### DATA FOR ANALYSIS
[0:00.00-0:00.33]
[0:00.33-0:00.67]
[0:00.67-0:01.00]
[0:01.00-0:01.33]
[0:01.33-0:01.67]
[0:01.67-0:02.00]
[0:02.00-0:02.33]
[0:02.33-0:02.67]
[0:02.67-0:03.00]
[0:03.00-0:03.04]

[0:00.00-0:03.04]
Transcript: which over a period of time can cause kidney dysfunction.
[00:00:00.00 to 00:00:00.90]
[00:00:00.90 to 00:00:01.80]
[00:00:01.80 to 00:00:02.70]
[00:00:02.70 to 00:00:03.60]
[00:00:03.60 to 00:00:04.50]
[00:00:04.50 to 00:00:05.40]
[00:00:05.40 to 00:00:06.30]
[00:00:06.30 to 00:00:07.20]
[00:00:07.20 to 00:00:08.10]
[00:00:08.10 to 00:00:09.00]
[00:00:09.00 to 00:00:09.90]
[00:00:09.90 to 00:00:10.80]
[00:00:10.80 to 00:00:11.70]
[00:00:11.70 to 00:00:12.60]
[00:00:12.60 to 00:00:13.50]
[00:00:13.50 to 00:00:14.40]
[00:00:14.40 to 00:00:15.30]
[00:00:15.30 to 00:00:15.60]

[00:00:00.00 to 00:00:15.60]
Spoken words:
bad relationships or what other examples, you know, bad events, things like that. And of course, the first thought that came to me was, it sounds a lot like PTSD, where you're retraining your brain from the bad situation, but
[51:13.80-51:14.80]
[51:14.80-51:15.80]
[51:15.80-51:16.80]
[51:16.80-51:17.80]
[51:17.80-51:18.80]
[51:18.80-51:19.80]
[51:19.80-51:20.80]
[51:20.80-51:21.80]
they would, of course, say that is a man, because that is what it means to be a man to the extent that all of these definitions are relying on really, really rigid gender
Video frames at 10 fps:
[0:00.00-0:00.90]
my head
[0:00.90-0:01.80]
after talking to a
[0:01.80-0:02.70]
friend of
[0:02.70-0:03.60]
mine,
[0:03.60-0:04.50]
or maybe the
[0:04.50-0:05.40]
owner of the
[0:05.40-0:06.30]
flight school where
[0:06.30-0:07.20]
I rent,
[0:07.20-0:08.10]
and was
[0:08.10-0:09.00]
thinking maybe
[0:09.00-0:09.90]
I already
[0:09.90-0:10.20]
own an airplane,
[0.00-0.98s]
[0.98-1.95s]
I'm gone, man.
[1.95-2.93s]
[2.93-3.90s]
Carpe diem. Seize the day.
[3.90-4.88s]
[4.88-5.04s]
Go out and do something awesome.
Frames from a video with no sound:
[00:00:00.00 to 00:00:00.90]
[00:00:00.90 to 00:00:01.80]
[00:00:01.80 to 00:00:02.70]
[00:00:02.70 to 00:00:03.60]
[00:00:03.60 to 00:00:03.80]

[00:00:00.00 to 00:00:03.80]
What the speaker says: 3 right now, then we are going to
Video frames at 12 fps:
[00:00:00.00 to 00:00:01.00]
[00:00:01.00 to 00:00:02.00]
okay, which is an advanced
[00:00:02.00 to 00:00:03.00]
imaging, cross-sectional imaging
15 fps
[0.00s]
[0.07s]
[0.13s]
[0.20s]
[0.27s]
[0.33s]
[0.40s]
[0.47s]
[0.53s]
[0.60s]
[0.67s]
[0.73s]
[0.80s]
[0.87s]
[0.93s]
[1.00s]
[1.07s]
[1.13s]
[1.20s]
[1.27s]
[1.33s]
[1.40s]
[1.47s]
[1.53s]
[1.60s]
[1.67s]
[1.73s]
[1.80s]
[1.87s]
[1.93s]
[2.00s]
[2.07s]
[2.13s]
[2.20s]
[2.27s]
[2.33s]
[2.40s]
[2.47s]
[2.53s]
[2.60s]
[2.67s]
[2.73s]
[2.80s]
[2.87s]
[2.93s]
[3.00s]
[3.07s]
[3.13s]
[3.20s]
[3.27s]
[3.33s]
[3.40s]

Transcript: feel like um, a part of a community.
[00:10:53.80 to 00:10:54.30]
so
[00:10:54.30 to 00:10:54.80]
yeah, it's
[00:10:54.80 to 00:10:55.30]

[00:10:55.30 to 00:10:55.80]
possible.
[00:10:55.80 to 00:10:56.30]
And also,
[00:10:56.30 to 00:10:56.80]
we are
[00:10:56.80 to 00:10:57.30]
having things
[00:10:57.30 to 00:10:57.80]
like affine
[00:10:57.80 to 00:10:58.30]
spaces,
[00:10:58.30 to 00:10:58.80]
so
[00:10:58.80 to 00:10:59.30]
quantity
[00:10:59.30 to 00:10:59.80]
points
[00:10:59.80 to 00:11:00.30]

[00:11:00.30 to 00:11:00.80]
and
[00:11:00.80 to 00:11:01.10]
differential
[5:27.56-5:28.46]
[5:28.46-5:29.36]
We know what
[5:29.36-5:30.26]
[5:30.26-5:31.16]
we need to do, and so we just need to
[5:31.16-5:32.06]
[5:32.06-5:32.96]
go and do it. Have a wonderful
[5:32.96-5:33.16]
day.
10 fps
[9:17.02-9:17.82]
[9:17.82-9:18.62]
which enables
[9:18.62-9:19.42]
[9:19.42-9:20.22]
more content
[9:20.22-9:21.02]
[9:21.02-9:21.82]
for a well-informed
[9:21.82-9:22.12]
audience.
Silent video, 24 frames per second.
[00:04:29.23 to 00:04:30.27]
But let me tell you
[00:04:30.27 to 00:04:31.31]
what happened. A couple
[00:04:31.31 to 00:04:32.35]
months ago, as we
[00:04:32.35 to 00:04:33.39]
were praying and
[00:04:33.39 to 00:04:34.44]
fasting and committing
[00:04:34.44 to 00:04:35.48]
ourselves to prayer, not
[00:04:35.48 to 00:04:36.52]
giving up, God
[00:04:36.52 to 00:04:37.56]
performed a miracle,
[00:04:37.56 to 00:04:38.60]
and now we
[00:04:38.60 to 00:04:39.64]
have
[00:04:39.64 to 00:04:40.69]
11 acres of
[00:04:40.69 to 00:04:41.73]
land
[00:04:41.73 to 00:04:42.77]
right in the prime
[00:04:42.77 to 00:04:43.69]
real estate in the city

### YOUR OBJECTIVE
The whole listing should be restated word for word.

### SOLUTION
[0:00.00-0:00.33]
[0:00.33-0:00.67]
[0:00.67-0:01.00]
[0:01.00-0:01.33]
[0:01.33-0:01.67]
[0:01.67-0:02.00]
[0:02.00-0:02.33]
[0:02.33-0:02.67]
[0:02.67-0:03.00]
[0:03.00-0:03.04]

[0:00.00-0:03.04]
Transcript: which over a period of time can cause kidney dysfunction.
[00:00:00.00 to 00:00:00.90]
[00:00:00.90 to 00:00:01.80]
[00:00:01.80 to 00:00:02.70]
[00:00:02.70 to 00:00:03.60]
[00:00:03.60 to 00:00:04.50]
[00:00:04.50 to 00:00:05.40]
[00:00:05.40 to 00:00:06.30]
[00:00:06.30 to 00:00:07.20]
[00:00:07.20 to 00:00:08.10]
[00:00:08.10 to 00:00:09.00]
[00:00:09.00 to 00:00:09.90]
[00:00:09.90 to 00:00:10.80]
[00:00:10.80 to 00:00:11.70]
[00:00:11.70 to 00:00:12.60]
[00:00:12.60 to 00:00:13.50]
[00:00:13.50 to 00:00:14.40]
[00:00:14.40 to 00:00:15.30]
[00:00:15.30 to 00:00:15.60]

[00:00:00.00 to 00:00:15.60]
Spoken words:
bad relationships or what other examples, you know, bad events, things like that. And of course, the first thought that came to me was, it sounds a lot like PTSD, where you're retraining your brain from the bad situation, but
[51:13.80-51:14.80]
[51:14.80-51:15.80]
[51:15.80-51:16.80]
[51:16.80-51:17.80]
[51:17.80-51:18.80]
[51:18.80-51:19.80]
[51:19.80-51:20.80]
[51:20.80-51:21.80]
they would, of course, say that is a man, because that is what it means to be a man to the extent that all of these definitions are relying on really, really rigid gender
Video frames at 10 fps:
[0:00.00-0:00.90]
my head
[0:00.90-0:01.80]
after talking to a
[0:01.80-0:02.70]
friend of
[0:02.70-0:03.60]
mine,
[0:03.60-0:04.50]
or maybe the
[0:04.50-0:05.40]
owner of the
[0:05.40-0:06.30]
flight school where
[0:06.30-0:07.20]
I rent,
[0:07.20-0:08.10]
and was
[0:08.10-0:09.00]
thinking maybe
[0:09.00-0:09.90]
I already
[0:09.90-0:10.20]
own an airplane,
[0.00-0.98s]
[0.98-1.95s]
I'm gone, man.
[1.95-2.93s]
[2.93-3.90s]
Carpe diem. Seize the day.
[3.90-4.88s]
[4.88-5.04s]
Go out and do something awesome.
Frames from a video with no sound:
[00:00:00.00 to 00:00:00.90]
[00:00:00.90 to 00:00:01.80]
[00:00:01.80 to 00:00:02.70]
[00:00:02.70 to 00:00:03.60]
[00:00:03.60 to 00:00:03.80]

[00:00:00.00 to 00:00:03.80]
What the speaker says: 3 right now, then we are going to
Video frames at 12 fps:
[00:00:00.00 to 00:00:01.00]
[00:00:01.00 to 00:00:02.00]
okay, which is an advanced
[00:00:02.00 to 00:00:03.00]
imaging, cross-sectional imaging
15 fps
[0.00s]
[0.07s]
[0.13s]
[0.20s]
[0.27s]
[0.33s]
[0.40s]
[0.47s]
[0.53s]
[0.60s]
[0.67s]
[0.73s]
[0.80s]
[0.87s]
[0.93s]
[1.00s]
[1.07s]
[1.13s]
[1.20s]
[1.27s]
[1.33s]
[1.40s]
[1.47s]
[1.53s]
[1.60s]
[1.67s]
[1.73s]
[1.80s]
[1.87s]
[1.93s]
[2.00s]
[2.07s]
[2.13s]
[2.20s]
[2.27s]
[2.33s]
[2.40s]
[2.47s]
[2.53s]
[2.60s]
[2.67s]
[2.73s]
[2.80s]
[2.87s]
[2.93s]
[3.00s]
[3.07s]
[3.13s]
[3.20s]
[3.27s]
[3.33s]
[3.40s]

Transcript: feel like um, a part of a community.
[00:10:53.80 to 00:10:54.30]
so
[00:10:54.30 to 00:10:54.80]
yeah, it's
[00:10:54.80 to 00:10:55.30]

[00:10:55.30 to 00:10:55.80]
possible.
[00:10:55.80 to 00:10:56.30]
And also,
[00:10:56.30 to 00:10:56.80]
we are
[00:10:56.80 to 00:10:57.30]
having things
[00:10:57.30 to 00:10:57.80]
like affine
[00:10:57.80 to 00:10:58.30]
spaces,
[00:10:58.30 to 00:10:58.80]
so
[00:10:58.80 to 00:10:59.30]
quantity
[00:10:59.30 to 00:10:59.80]
points
[00:10:59.80 to 00:11:00.30]

[00:11:00.30 to 00:11:00.80]
and
[00:11:00.80 to 00:11:01.10]
differential
[5:27.56-5:28.46]
[5:28.46-5:29.36]
We know what
[5:29.36-5:30.26]
[5:30.26-5:31.16]
we need to do, and so we just need to
[5:31.16-5:32.06]
[5:32.06-5:32.96]
go and do it. Have a wonderful
[5:32.96-5:33.16]
day.
10 fps
[9:17.02-9:17.82]
[9:17.82-9:18.62]
which enables
[9:18.62-9:19.42]
[9:19.42-9:20.22]
more content
[9:20.22-9:21.02]
[9:21.02-9:21.82]
for a well-informed
[9:21.82-9:22.12]
audience.
Silent video, 24 frames per second.
[00:04:29.23 to 00:04:30.27]
But let me tell you
[00:04:30.27 to 00:04:31.31]
what happened. A couple
[00:04:31.31 to 00:04:32.35]
months ago, as we
[00:04:32.35 to 00:04:33.39]
were praying and
[00:04:33.39 to 00:04:34.44]
fasting and committing
[00:04:34.44 to 00:04:35.48]
ourselves to prayer, not
[00:04:35.48 to 00:04:36.52]
giving up, God
[00:04:36.52 to 00:04:37.56]
performed a miracle,
[00:04:37.56 to 00:04:38.60]
and now we
[00:04:38.60 to 00:04:39.64]
have
[00:04:39.64 to 00:04:40.69]
11 acres of
[00:04:40.69 to 00:04:41.73]
land
[00:04:41.73 to 00:04:42.77]
right in the prime
[00:04:42.77 to 00:04:43.69]
real estate in the city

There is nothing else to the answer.